Kalshi Challenges Ohio’s Cease-and-Desist, Citing Federal Jurisdiction Over Prediction Markets
- Flexi Group
- 12 minutes ago
- 3 min read
Kalshi has filed a lawsuit against the Ohio Casino Control Commission (OCCC) and the state’s Attorney General to prevent enforcement of a cease-and-desist order issued earlier this year. The action follows warnings from the OCCC to licensed gambling companies about participating in prediction markets. In the complaint, Kalshi asserts that the state’s actions “impair Kalshi’s existing contracts with consumers and business partners, subject Kalshi’s users to uncertainty and loss, undermine confidence in the integrity of Kalshi’s platform, threaten its prospective business relationships, and jeopardize Kalshi’s status as a CFTC-licensed exchange.”

The lawsuit reiterates arguments Kalshi has previously advanced in other court filings, claiming that the Commodity Futures Trading Commission (CFTC) has exclusive jurisdiction over its event contracts. As a federal regulator, the CFTC’s oversight, according to Kalshi, preempts state gambling laws.
Sports markets have dominated trading on the platform, which has not faced action from the CFTC regarding these products. Kalshi has self-certified a range of markets, including parlays, prop bets, totals, and point spreads, in addition to its original offerings of futures and moneylines. In the past two weeks alone, the platform has traded roughly $2 billion, with over 90% of volume concentrated in sports. It took Kalshi six months to reach $2 billion in sports trading volume after launching its first markets in January.
The NFL season has fueled rapid expansion in marketing and user reach across multiple markets. Kalshi’s advertisements emphasize that sports betting is legal in all 50 states, with particular focus on Texas and California. Investor concerns over prediction markets have contributed to declining stock prices among major sportsbooks, with DraftKings’ share price falling below $33 on Wednesday from over $48 at the end of August. Meanwhile, the New York Stock Exchange owner ICE has announced a $2 billion investment in Polymarket as it prepares to re-enter the U.S. market, which may face similar scrutiny from state regulators.
In Ohio, where sports betting is legal, regulators view the growth of prediction markets as a threat to state tax revenue. Even when Kalshi’s offerings were limited to futures and match-winner markets, Ohio officials opposed the platform. In a cease-and-desist letter issued in April, OCCC Executive Director Matthew Schuler wrote, “Plainly stated, Kalshi is operating online sports gaming.” Beyond the OCCC, the group Ohio Gambling Recovery filed a lawsuit against Kalshi in July, seeking compensation for residents who lost money on the platform and claiming Kalshi operates as an illegal betting service. Kalshi has requested that the case be moved to federal court, believing it offers a more favorable forum for arguing that federal law preempts state regulations.

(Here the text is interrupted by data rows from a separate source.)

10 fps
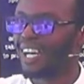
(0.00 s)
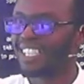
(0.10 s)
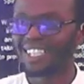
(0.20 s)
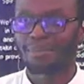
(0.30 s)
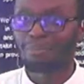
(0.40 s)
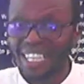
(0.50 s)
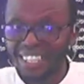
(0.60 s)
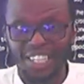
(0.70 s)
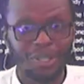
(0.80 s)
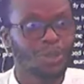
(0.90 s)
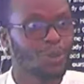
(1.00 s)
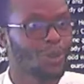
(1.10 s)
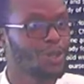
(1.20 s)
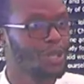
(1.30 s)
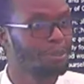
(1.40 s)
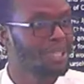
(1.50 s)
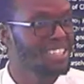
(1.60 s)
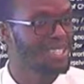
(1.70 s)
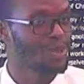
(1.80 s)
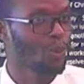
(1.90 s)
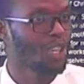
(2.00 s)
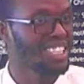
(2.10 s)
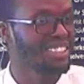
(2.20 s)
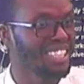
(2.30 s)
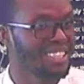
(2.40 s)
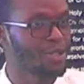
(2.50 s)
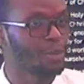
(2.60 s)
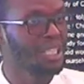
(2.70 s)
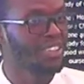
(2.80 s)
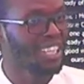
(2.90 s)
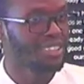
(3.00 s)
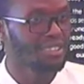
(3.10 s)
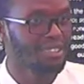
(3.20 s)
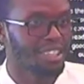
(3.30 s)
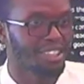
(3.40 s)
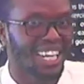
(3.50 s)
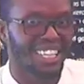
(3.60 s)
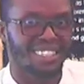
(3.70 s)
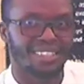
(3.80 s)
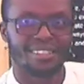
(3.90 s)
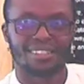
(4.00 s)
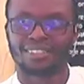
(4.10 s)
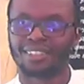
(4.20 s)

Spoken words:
is making you to also embrace what he thinks to be right.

Despite marketing sports betting, Kalshi maintains that its contracts are “economic instruments” rather than wagers. The lawsuit states, “Kalshi is not a sportsbook. It is a federally regulated designated contract market. Its contracts, while sometimes referencing athletic performance, are economic instruments, not wagers. The State’s attempt to recast them as gambling is preempted and unconstitutional.” Ohio was one of seven states that issued cease-and-desist letters to Kalshi in April, initially giving the platform until April 16 to halt sports market offerings in the state. Subsequent conversations between Kalshi and regulators failed to produce a resolution, prompting the company to take legal action similar to that pursued in Maryland, Nevada, and New Jersey.
Kalshi is seeking a temporary restraining order (TRO) and a preliminary injunction. Courts have granted such relief in Nevada and New Jersey but denied it in Maryland. Kalshi has appealed the Maryland ruling and is permitted to continue operations while the appeal is pending. In another setback for prediction markets, Crypto.com was denied a preliminary injunction after filing a lawsuit in Nevada, despite the same judge having granted Kalshi relief in April.

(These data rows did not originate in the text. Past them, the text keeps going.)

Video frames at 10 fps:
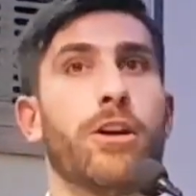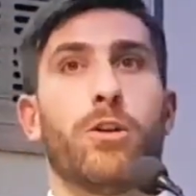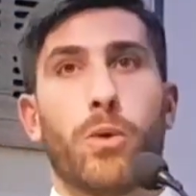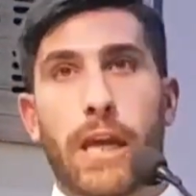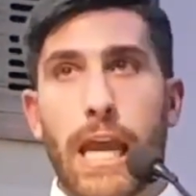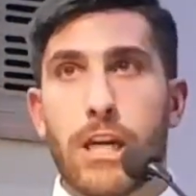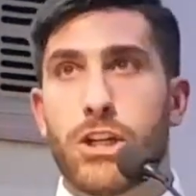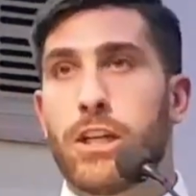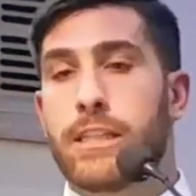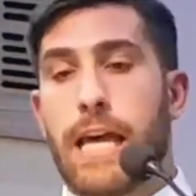their
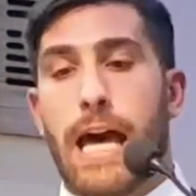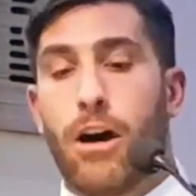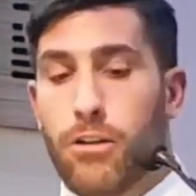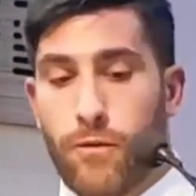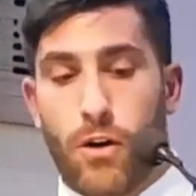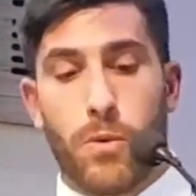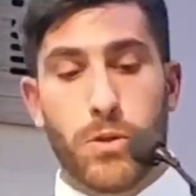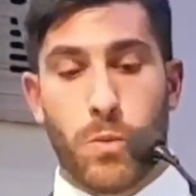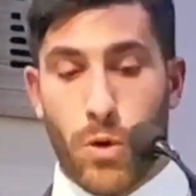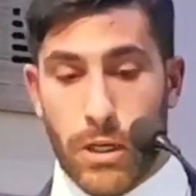locations, how the
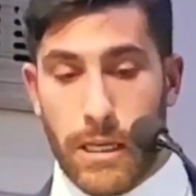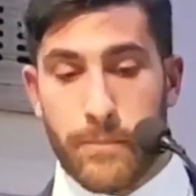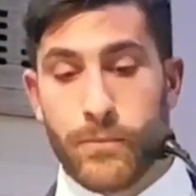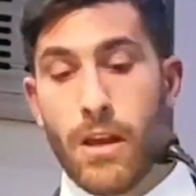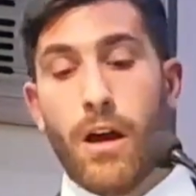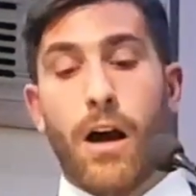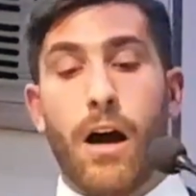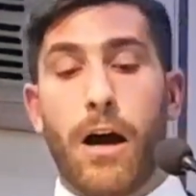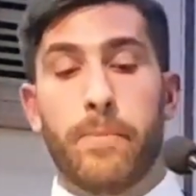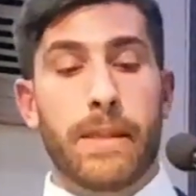fraud was
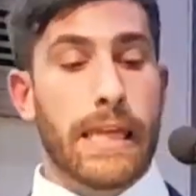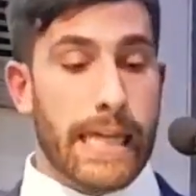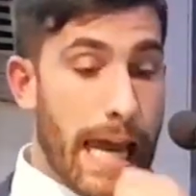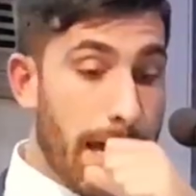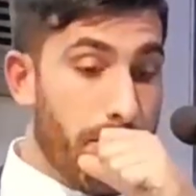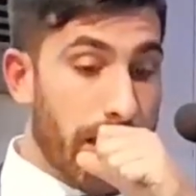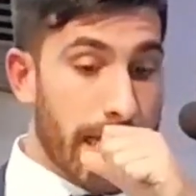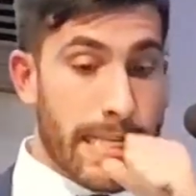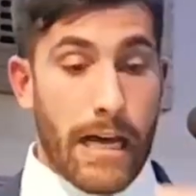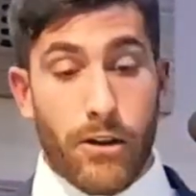working, um,
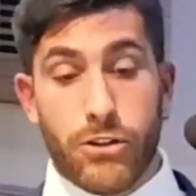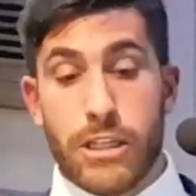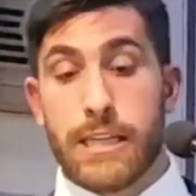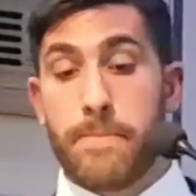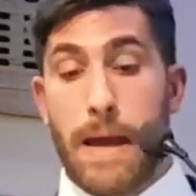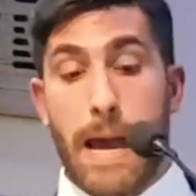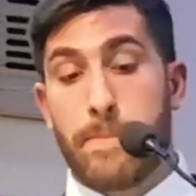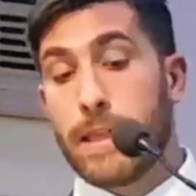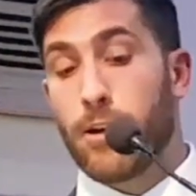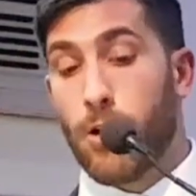gathering intelligence and
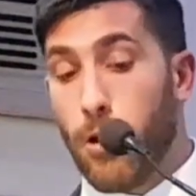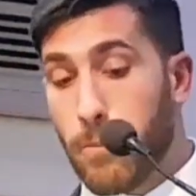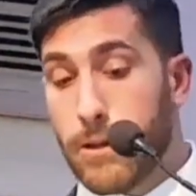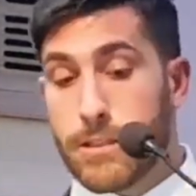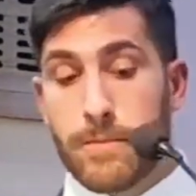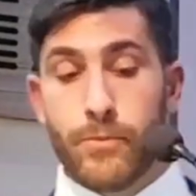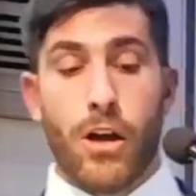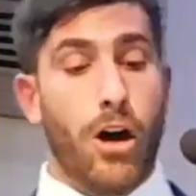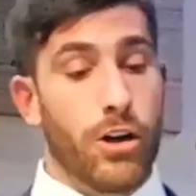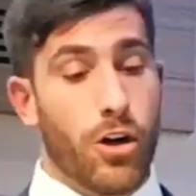mapping the culprits
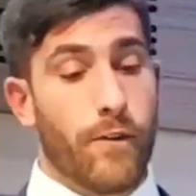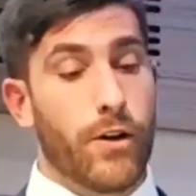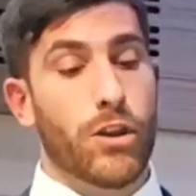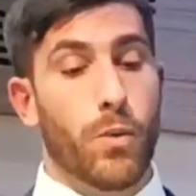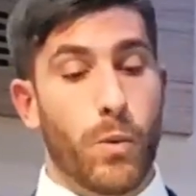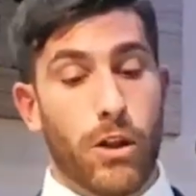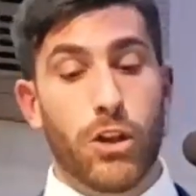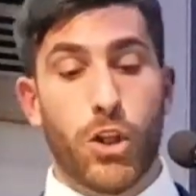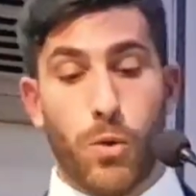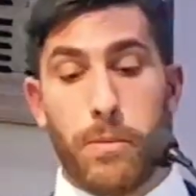uncovering the
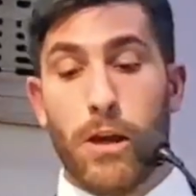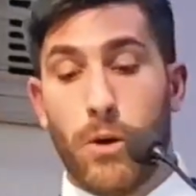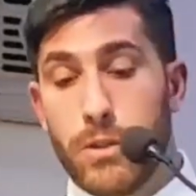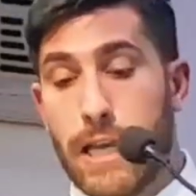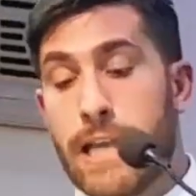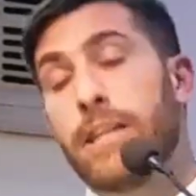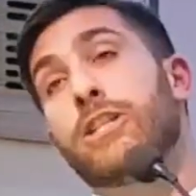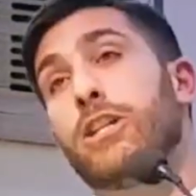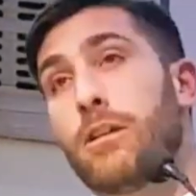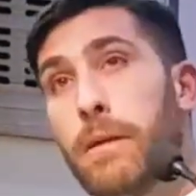real UBOs and
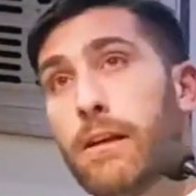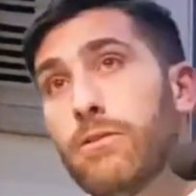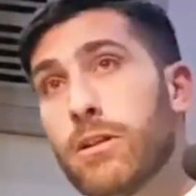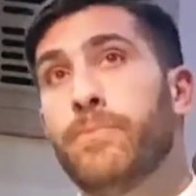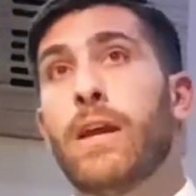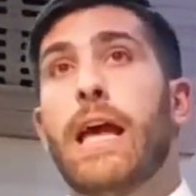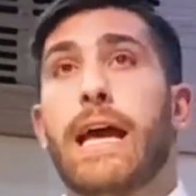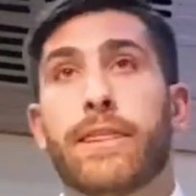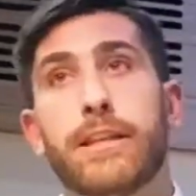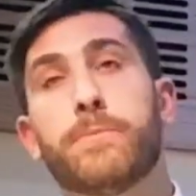decision makers.
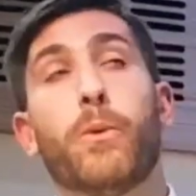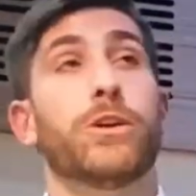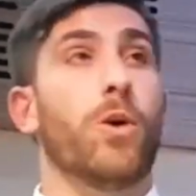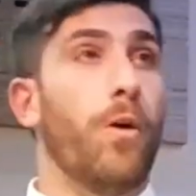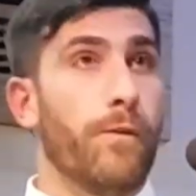At this point,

The Ohio case has been assigned to Chief Judge Sarah D. Morrison. Should she deny the request for an injunction, it may embolden additional states to target Kalshi and other prediction market operators. Other states that have issued cease-and-desist letters include Arizona, Illinois, and Montana. Like Ohio, Arizona also warned companies against creating their own prediction markets or doing business with such platforms. Michigan followed with a similar warning last week, signaling that further legal battles are likely in the near future.